Bacteria – 16S rDNA Test

Consistent with O. Reg. 671/92 of the French Language Services Act, laboratory testing information on this page is only available in English because it is scientific or technical in nature and is for use only by qualified health care providers and not by members of the public.

*Uncontrolled print copy. Valid only on day of print: 01 May 2024.

Testing Indications

This test is intended to be used on clinical specimens from normally sterile sites in which bacterial infection is suspected however all routine culture methods (or specific molecular panels) have been negative. 16S rDNA testing on culture negative clinical samples requires approval from PHOL customer service centre before sample can to be submitted to lab. This is not a STAT test.

Specimen Collection and Handling

Specimen Requirements

Test Requested	Required Requisition(s)	Specimen Type	Minimum Volume	Collection Kit
16S rDNA	General Test Requisition	Tissue	0.5 grams	Sterile container Virus-Enteric kit Order # 390087
16S rDNA	General Test Requisition	CSF	250 ul	Sterile container Virus-Enteric kit Order # 390087
16S rDNA	General Test Requisition	Aspirate	500 ul	Sterile container Virus-Enteric kit Order # 390087
16S rDNA	General Test Requisition	Body fluids	500 ul	Sterile container Virus-Enteric kit Order # 390087
16S rDNA	General Test Requisition	Swabs	500 ul	Virus Respirarory Collection kit. Order number 390082

Submission and Collection Notes

This is not a STAT test. Call PHOL CSC- customer service centre at 1-877-604-4567/416-235-6556, Monday to Friday 8 am to 5 pm EST to obtain approval before submitting a sample for 16s rDNA testing.

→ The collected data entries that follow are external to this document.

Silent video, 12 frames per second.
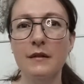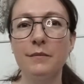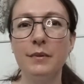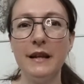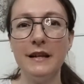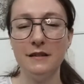
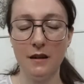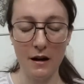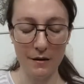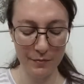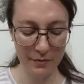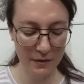plain
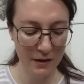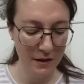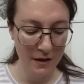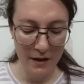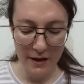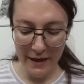top.
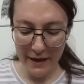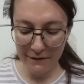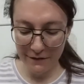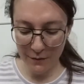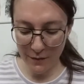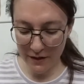
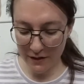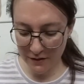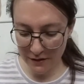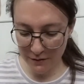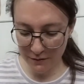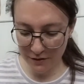If you wanted
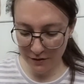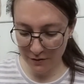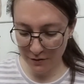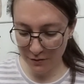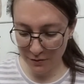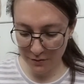to
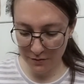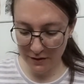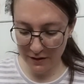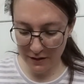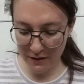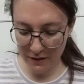do
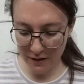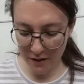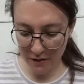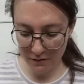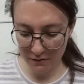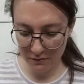
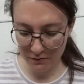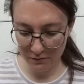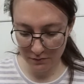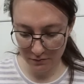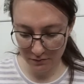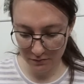
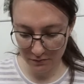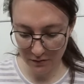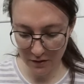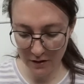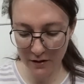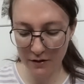
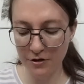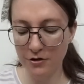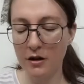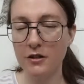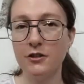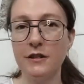the
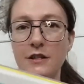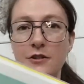drawstring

Provide information regarding sample type, clinical history, any other testing performed.

Specimens types not listed above (eg. fixed tissue, blood samples) must be discussed with the Microbiologist

Limitations

This is not a STAT test.

Failure to detect bacterial 16S rDNA does not rule-out the possibility of bacterial infection.

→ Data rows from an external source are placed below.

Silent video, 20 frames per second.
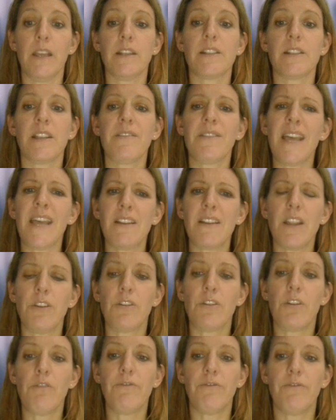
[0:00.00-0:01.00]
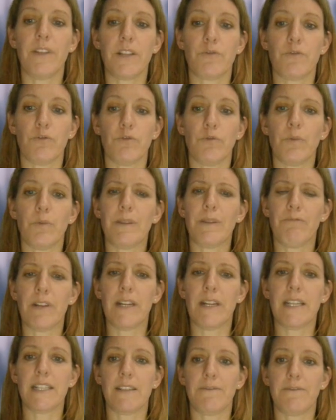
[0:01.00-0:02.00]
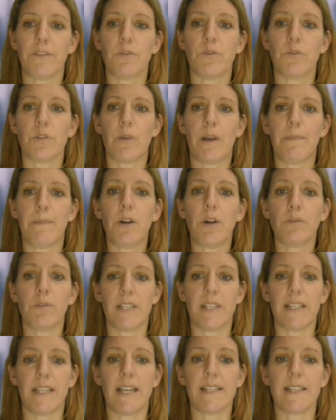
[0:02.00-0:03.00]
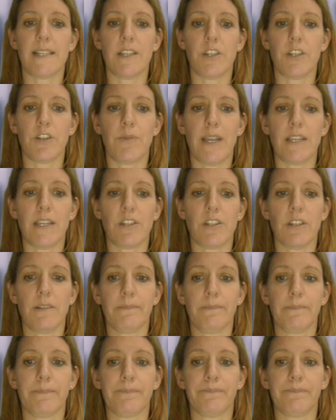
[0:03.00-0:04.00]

So that no conflict rule would be really difficult to uphold in that situation.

Samples with multiple species of bacteria present may be uninterpretable.

Identification of bacterial DNA from one species does not eliminate the possibility of DNA from other species being present in the sample (typically in lower amounts that may go undetected).
Test results must be correlated with patient’s clinical presentation, treatment history and other findings.

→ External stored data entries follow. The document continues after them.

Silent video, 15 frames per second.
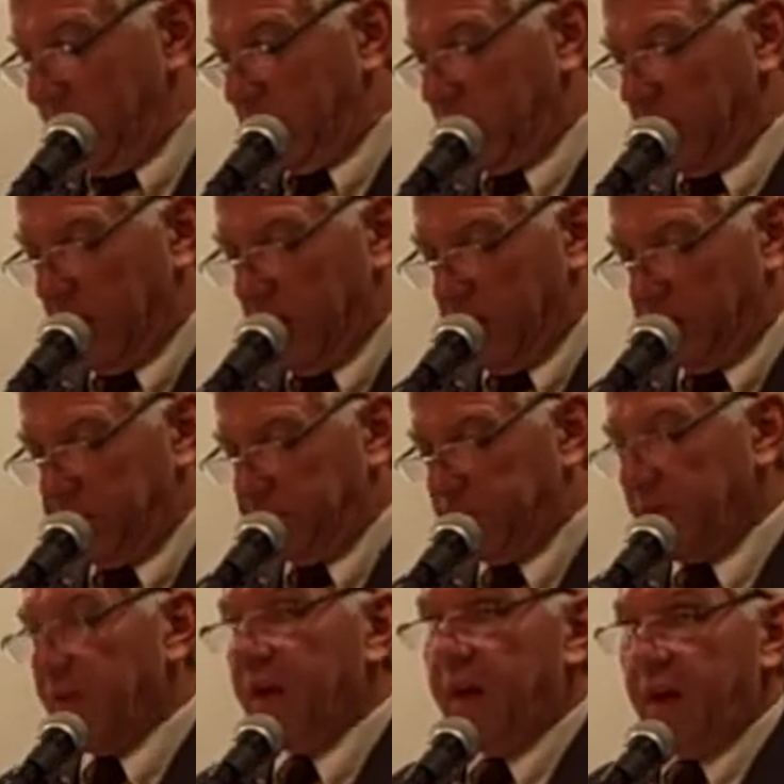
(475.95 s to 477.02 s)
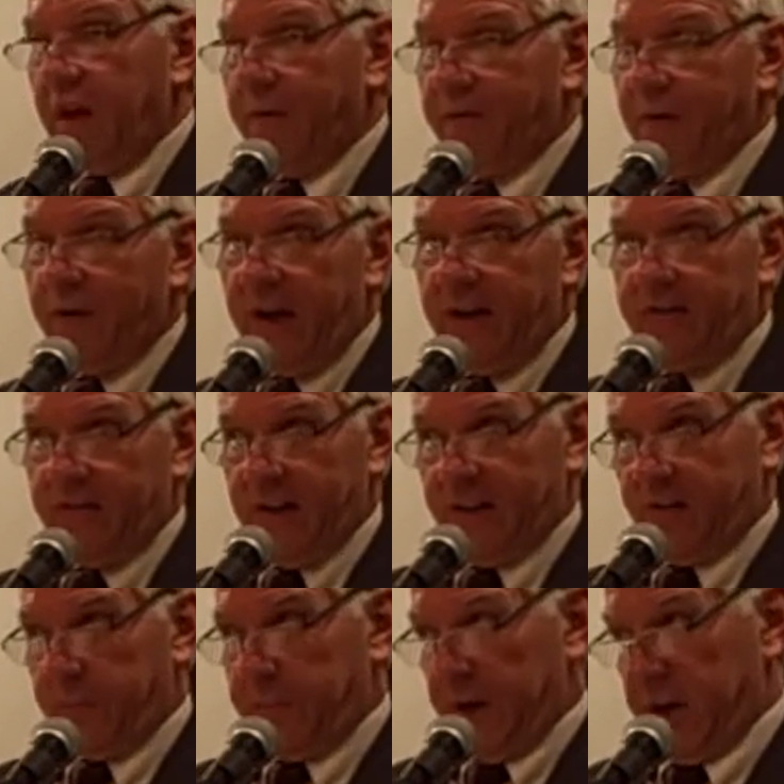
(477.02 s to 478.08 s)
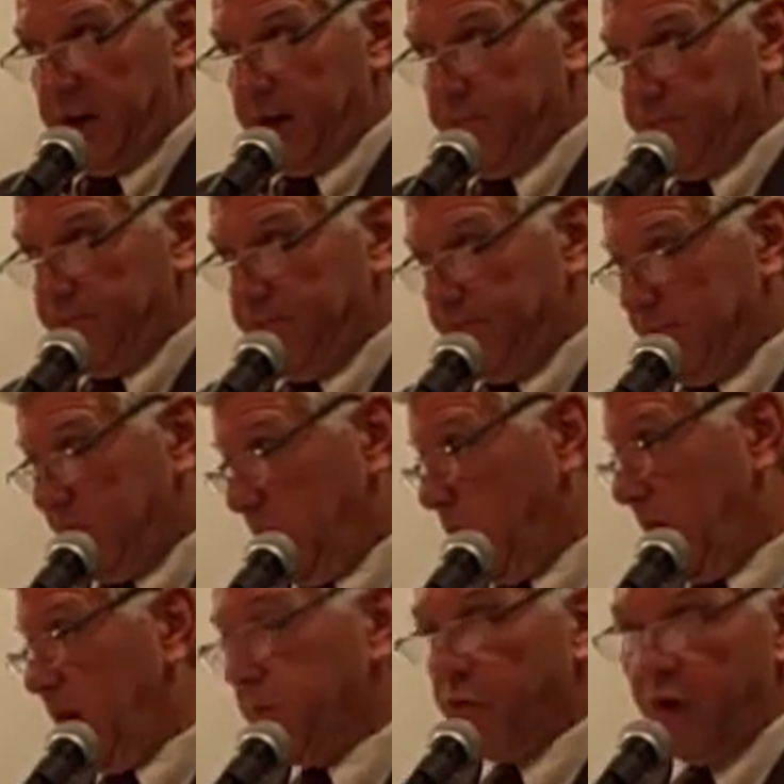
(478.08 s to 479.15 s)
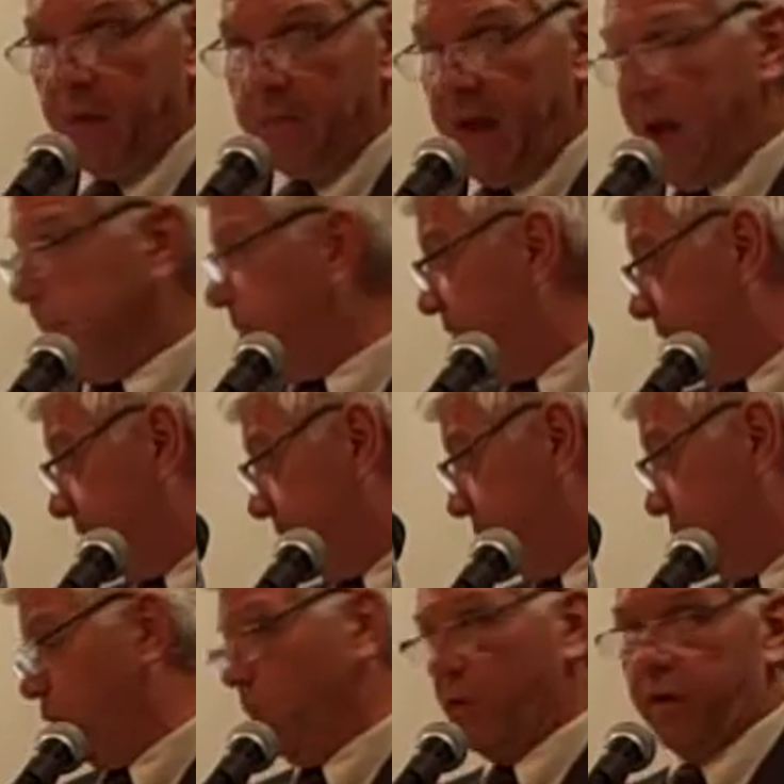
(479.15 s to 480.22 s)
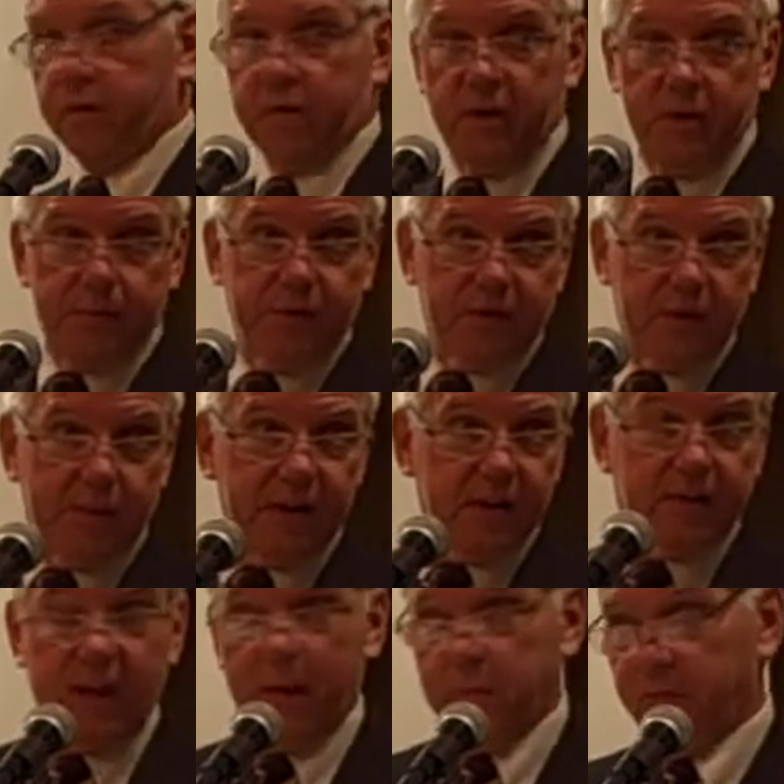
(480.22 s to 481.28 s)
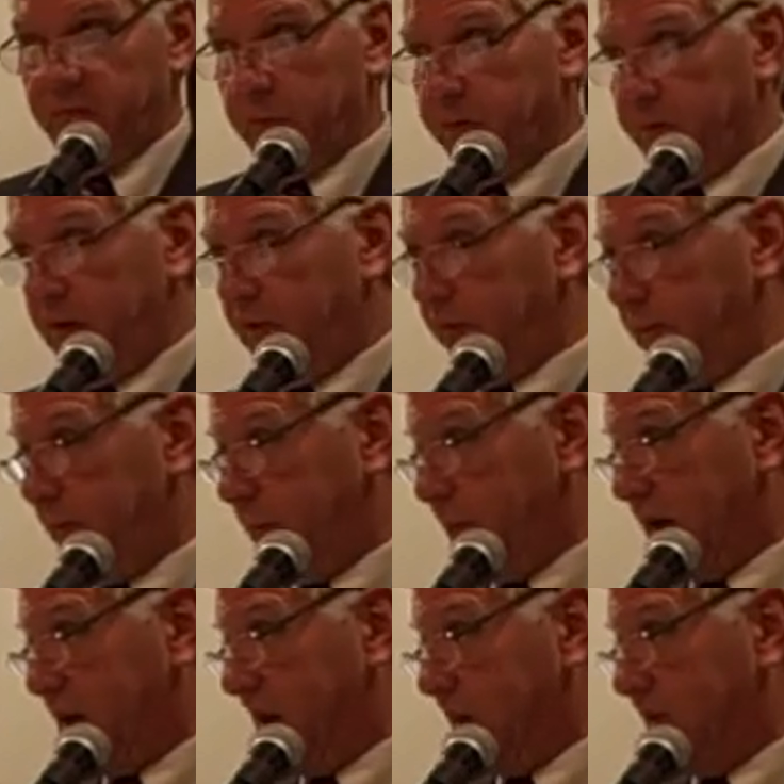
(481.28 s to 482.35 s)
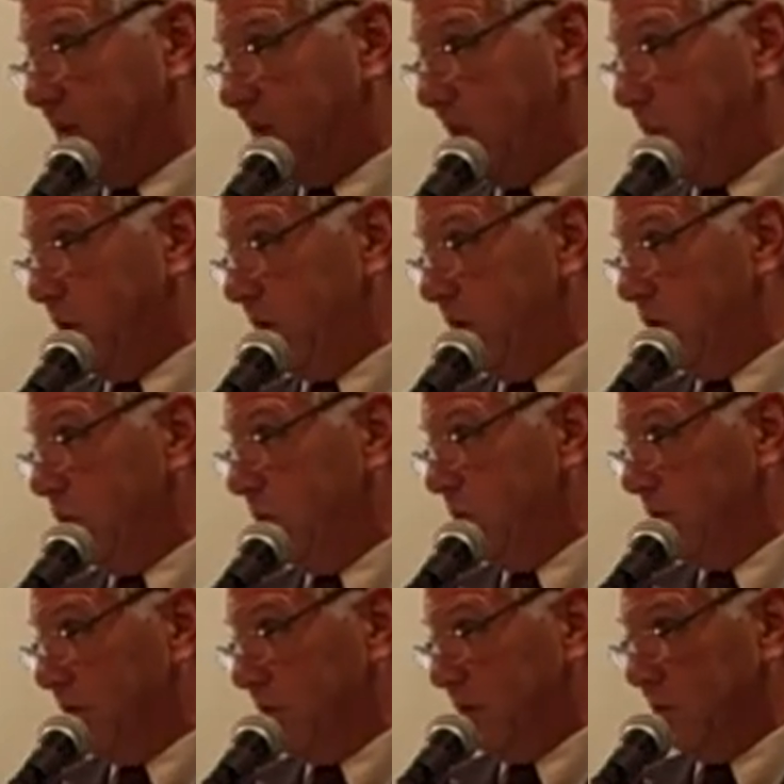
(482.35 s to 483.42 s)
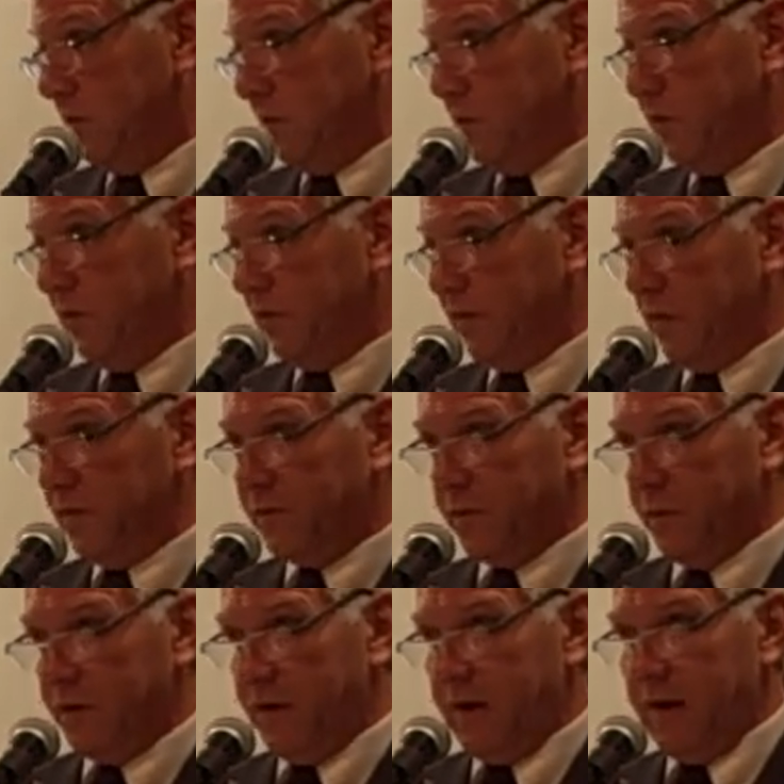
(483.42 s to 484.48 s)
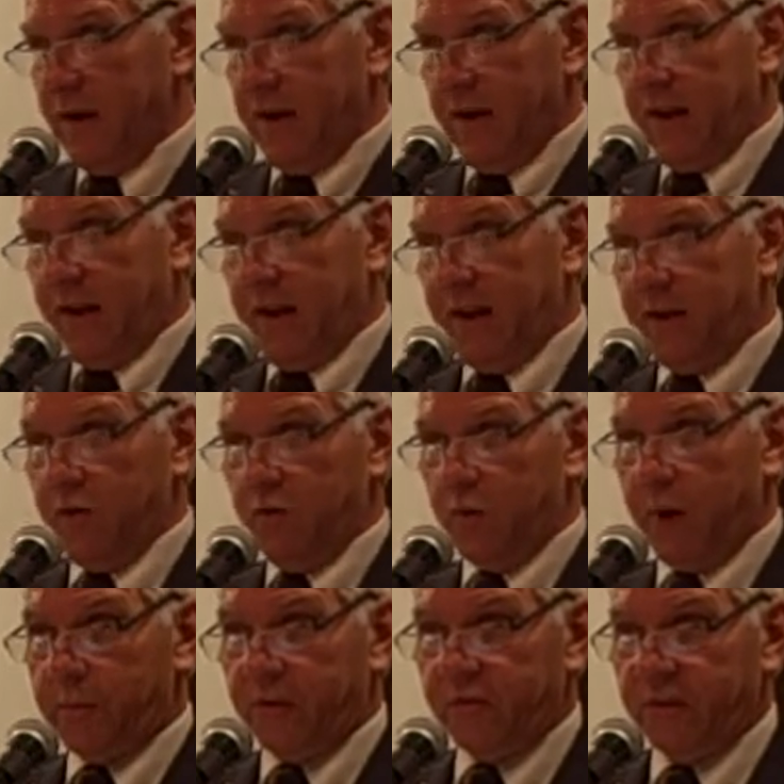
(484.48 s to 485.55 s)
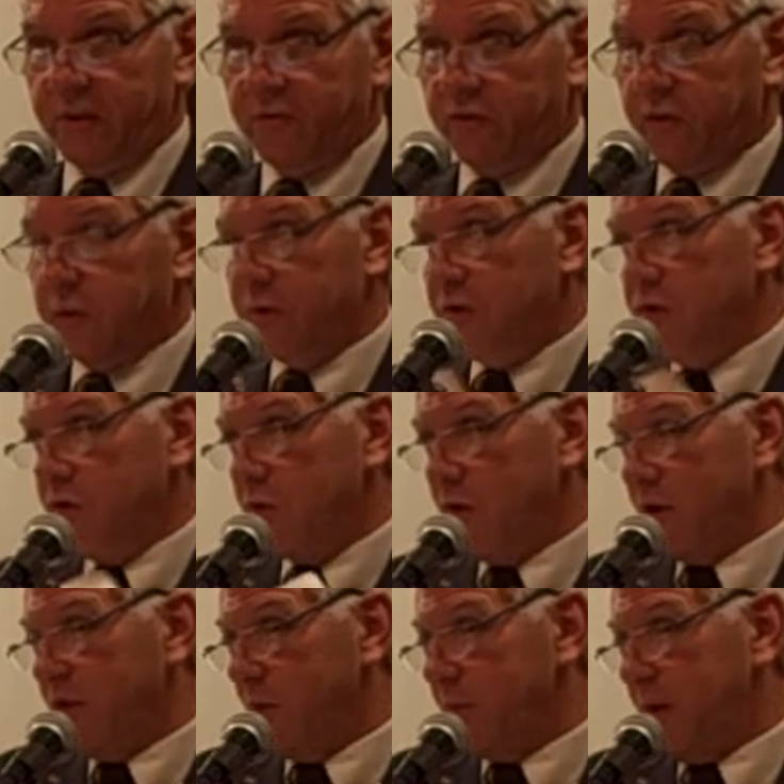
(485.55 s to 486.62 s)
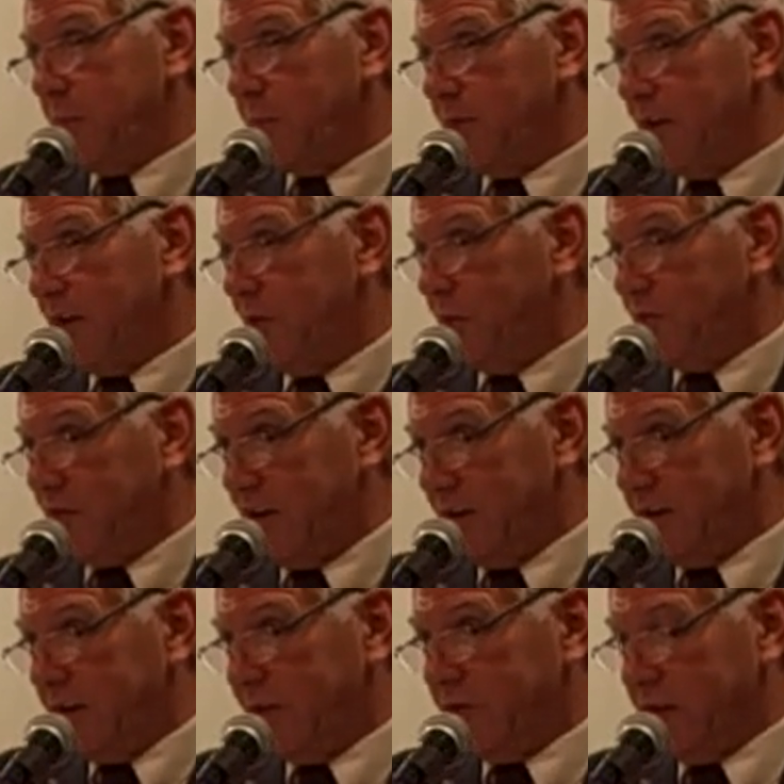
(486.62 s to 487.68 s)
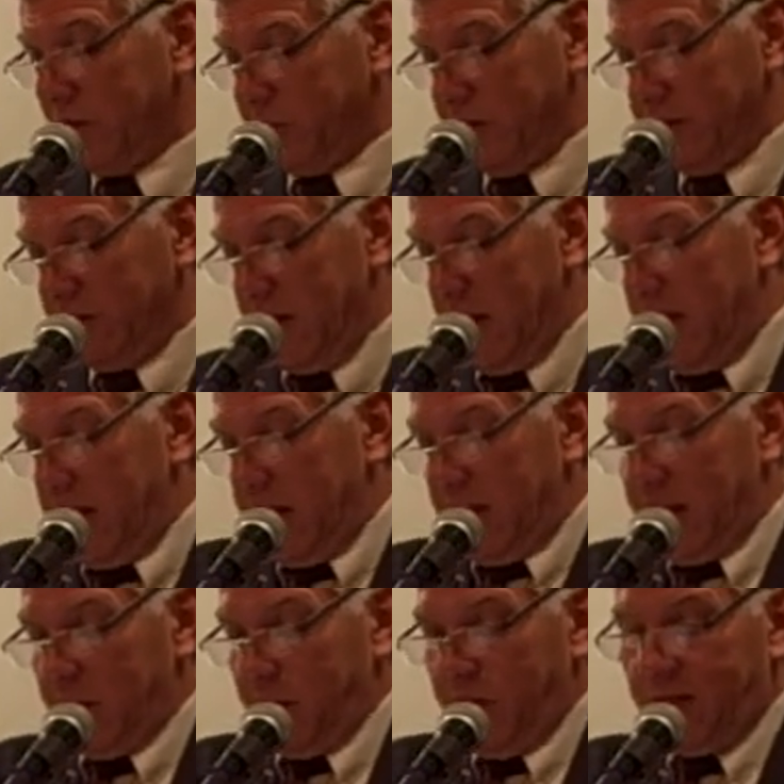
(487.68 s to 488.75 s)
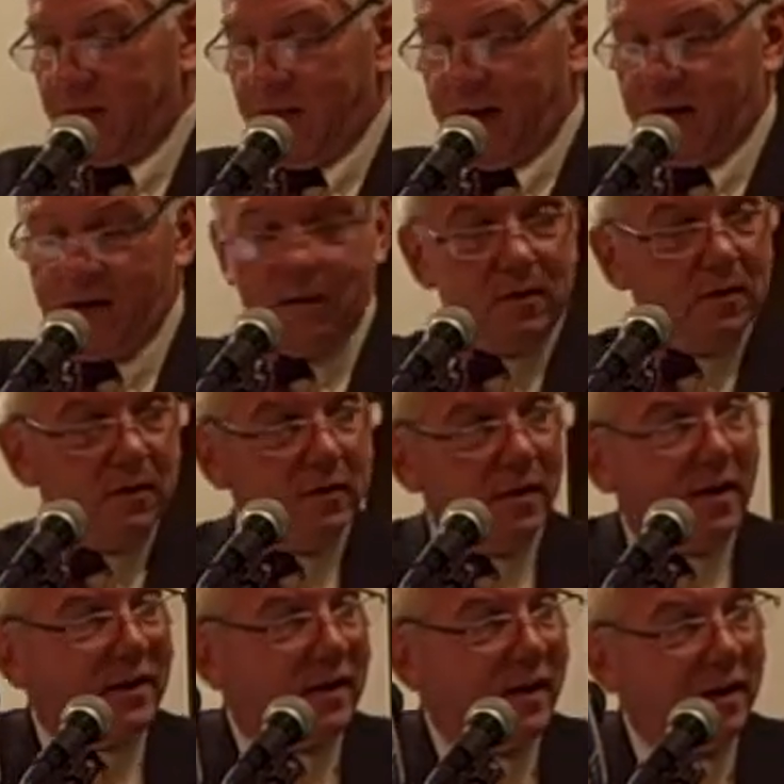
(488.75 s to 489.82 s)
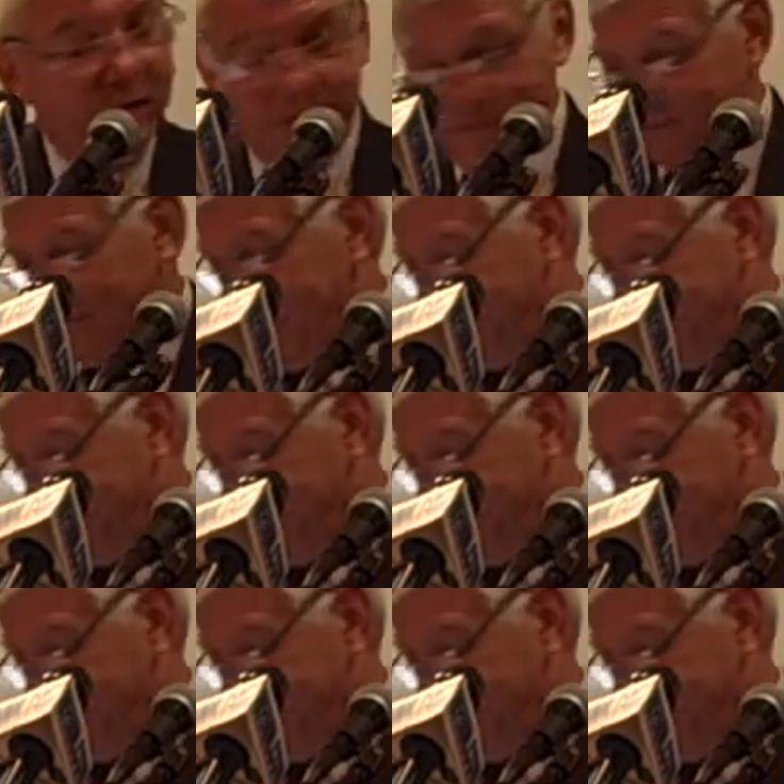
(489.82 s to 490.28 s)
So, if your head's not spinning, we brought maps. Ward's going to put them on a table someplace if you want to come and see where you vote, who you vote for, and who represents you, and who are the people that you share a district with. And with that, good luck, guys.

This is an laboratory-developed end-point PCR and Sanger sequencing based assay that has not been Health Canada cleared or approved.

Storage and Transport

Label the specimen container with the patient’s full name, date of collection and one other unique identifier such as the patient’s date of birth or Health Card Number. Failure to provide this information may result in rejection or testing delay.

Special Instructions

Specimens should be stored at 2-8°C following collection and shipped to PHOL on ice packs.

Requisitions and Kit Ordering

Test Frequency and Turnaround Time (TAT)

16S rDNA testing is performed twice a week. TAT is up to 3-5 days from the time of receipt at PHO Laboratory.

Test Methods

16S rDNA testing is end point PCR test followed by Sangar sequencing, if an amplicon of the correct size is observed after the PCR step.

Reporting

Detected results are called out the the ordering physician or health care provider if provided on the requisition or on the CSC 16S notification.

Final results of 16S rDNA testing from PHO Laboratory are reported to the ordering healthcare provider as indicated on the requisition.